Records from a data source
▼

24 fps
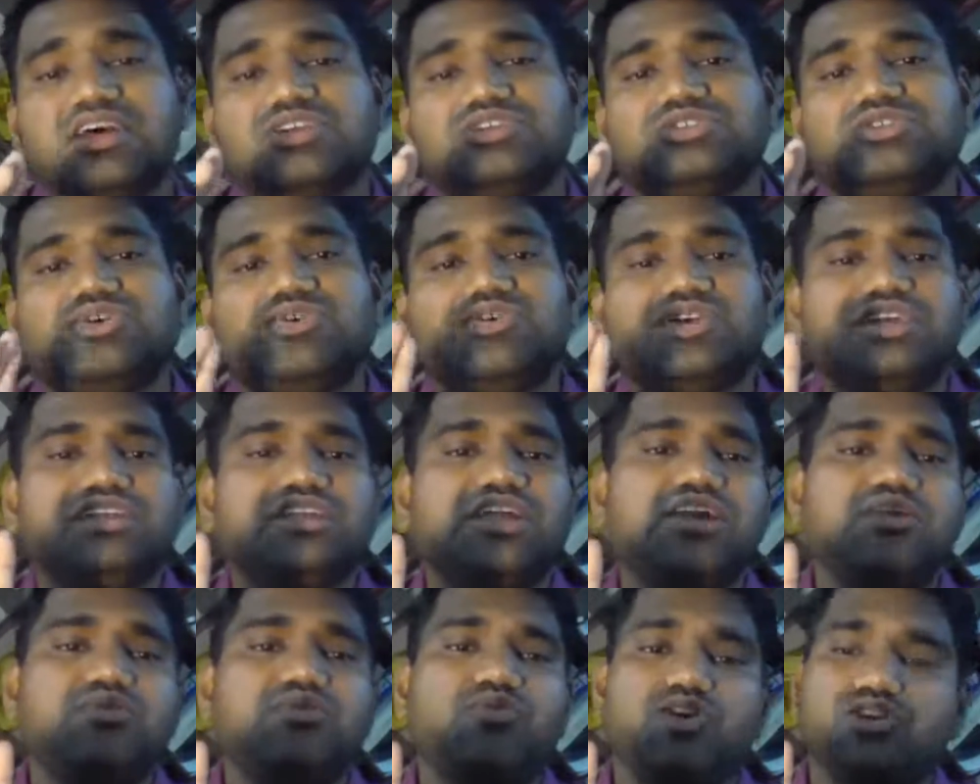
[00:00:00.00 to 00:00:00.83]
So in
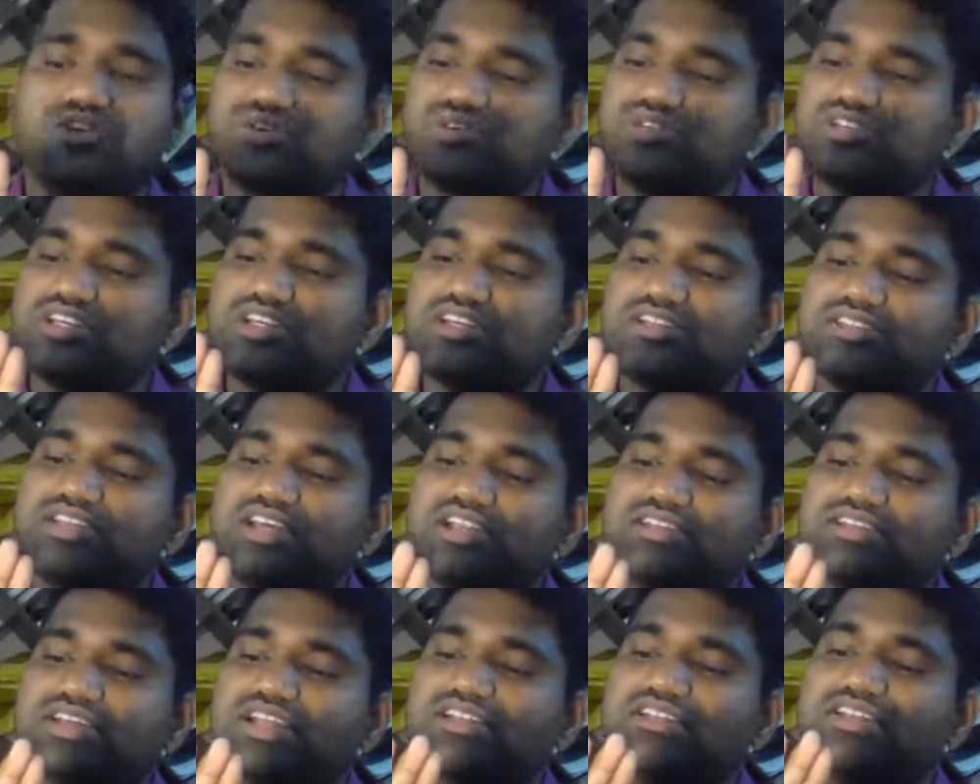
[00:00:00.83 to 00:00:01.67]
that, what you see is
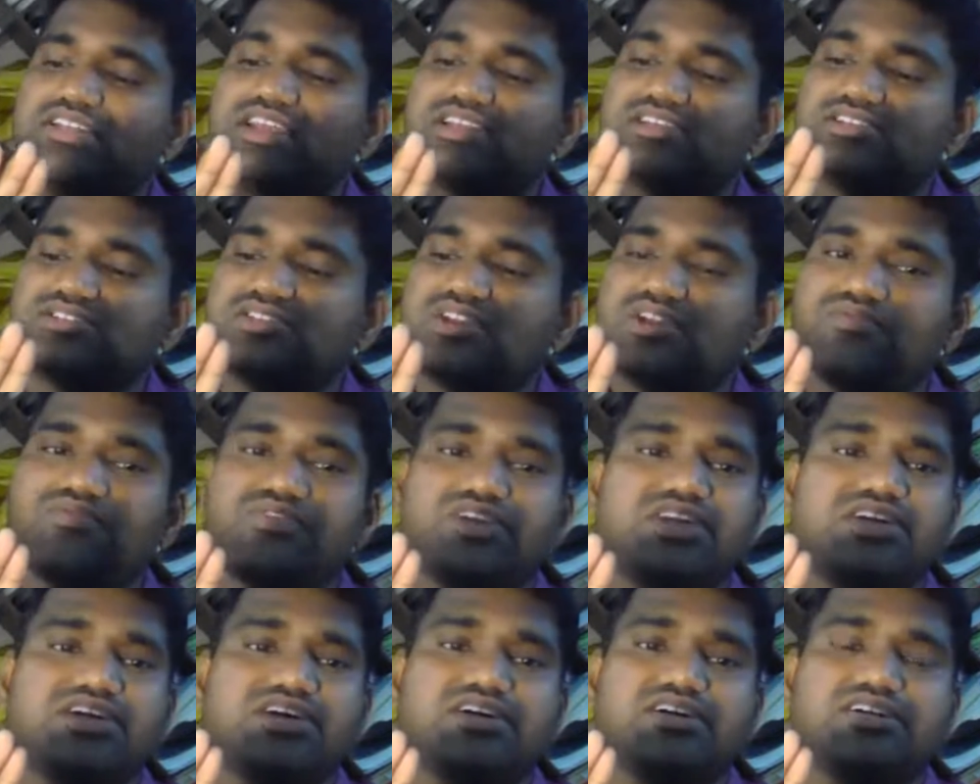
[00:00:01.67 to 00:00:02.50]
there is another extra
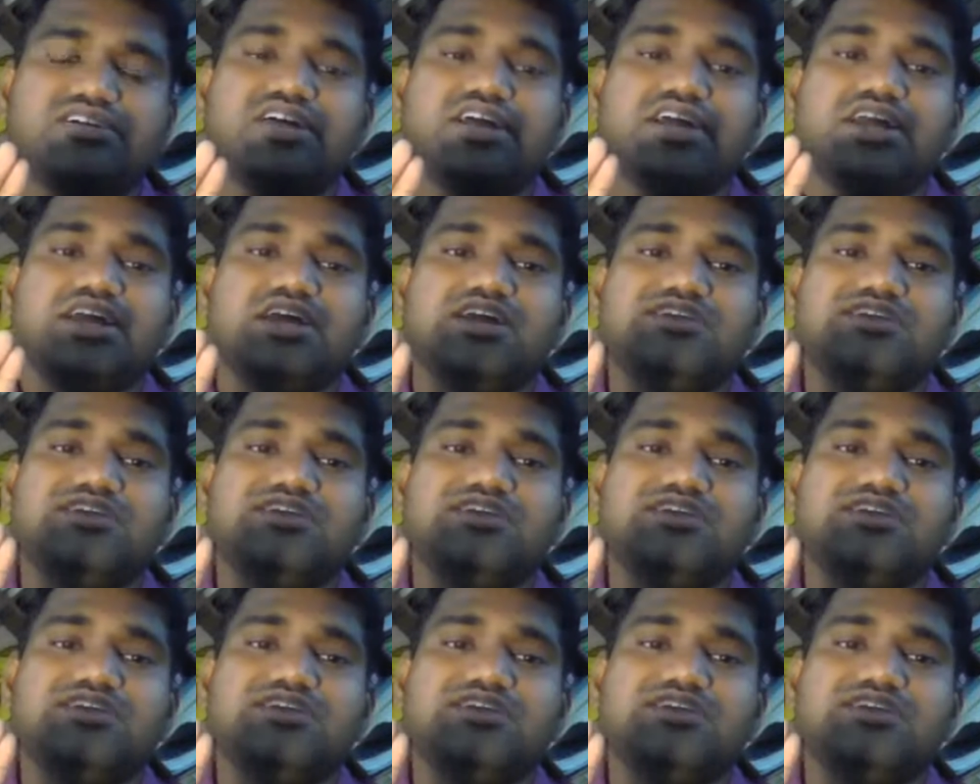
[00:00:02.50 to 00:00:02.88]
finger.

▲

Work item -
Hand back the records above exactly as they are, pictures excluded.

Answer for this exercise -
24 fps
[00:00:00.00 to 00:00:00.83]
So in
[00:00:00.83 to 00:00:01.67]
that, what you see is
[00:00:01.67 to 00:00:02.50]
there is another extra
[00:00:02.50 to 00:00:02.88]
finger.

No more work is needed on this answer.